## Task to complete
Copy the data exactly, pictures aside.

(Collected data entries)
%%
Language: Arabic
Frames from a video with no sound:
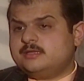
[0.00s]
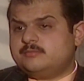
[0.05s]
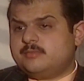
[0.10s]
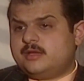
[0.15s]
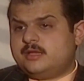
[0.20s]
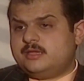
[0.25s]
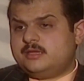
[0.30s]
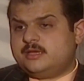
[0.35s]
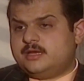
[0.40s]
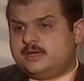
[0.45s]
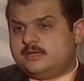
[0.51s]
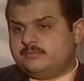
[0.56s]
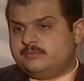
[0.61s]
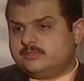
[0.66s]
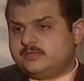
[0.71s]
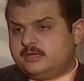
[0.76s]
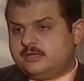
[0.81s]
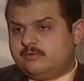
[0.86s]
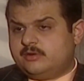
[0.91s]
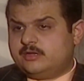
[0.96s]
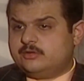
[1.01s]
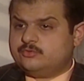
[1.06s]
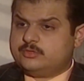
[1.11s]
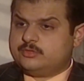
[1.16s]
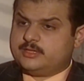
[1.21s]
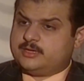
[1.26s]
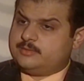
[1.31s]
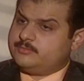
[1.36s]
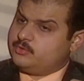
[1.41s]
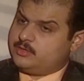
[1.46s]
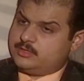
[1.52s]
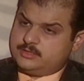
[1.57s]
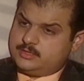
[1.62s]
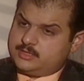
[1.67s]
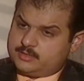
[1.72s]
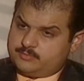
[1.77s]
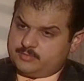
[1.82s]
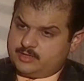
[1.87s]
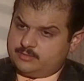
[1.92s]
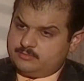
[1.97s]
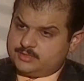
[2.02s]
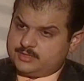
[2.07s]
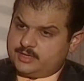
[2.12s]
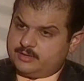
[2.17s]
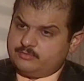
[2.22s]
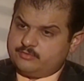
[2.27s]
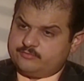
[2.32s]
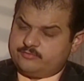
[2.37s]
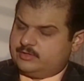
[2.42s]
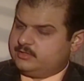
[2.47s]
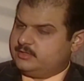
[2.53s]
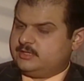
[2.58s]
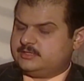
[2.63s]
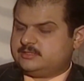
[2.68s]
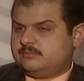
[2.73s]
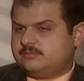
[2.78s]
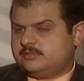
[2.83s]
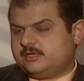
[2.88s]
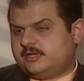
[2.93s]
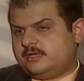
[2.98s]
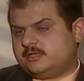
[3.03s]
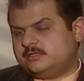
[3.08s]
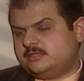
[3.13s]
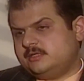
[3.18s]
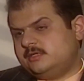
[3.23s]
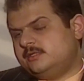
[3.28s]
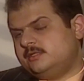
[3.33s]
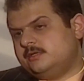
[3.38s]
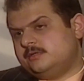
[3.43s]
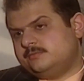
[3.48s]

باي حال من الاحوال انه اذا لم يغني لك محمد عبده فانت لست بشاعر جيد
%%
## Task output
Language: Arabic
Frames from a video with no sound:
[0.00s]
[0.05s]
[0.10s]
[0.15s]
[0.20s]
[0.25s]
[0.30s]
[0.35s]
[0.40s]
[0.45s]
[0.51s]
[0.56s]
[0.61s]
[0.66s]
[0.71s]
[0.76s]
[0.81s]
[0.86s]
[0.91s]
[0.96s]
[1.01s]
[1.06s]
[1.11s]
[1.16s]
[1.21s]
[1.26s]
[1.31s]
[1.36s]
[1.41s]
[1.46s]
[1.52s]
[1.57s]
[1.62s]
[1.67s]
[1.72s]
[1.77s]
[1.82s]
[1.87s]
[1.92s]
[1.97s]
[2.02s]
[2.07s]
[2.12s]
[2.17s]
[2.22s]
[2.27s]
[2.32s]
[2.37s]
[2.42s]
[2.47s]
[2.53s]
[2.58s]
[2.63s]
[2.68s]
[2.73s]
[2.78s]
[2.83s]
[2.88s]
[2.93s]
[2.98s]
[3.03s]
[3.08s]
[3.13s]
[3.18s]
[3.23s]
[3.28s]
[3.33s]
[3.38s]
[3.43s]
[3.48s]

باي حال من الاحوال انه اذا لم يغني لك محمد عبده فانت لست بشاعر جيد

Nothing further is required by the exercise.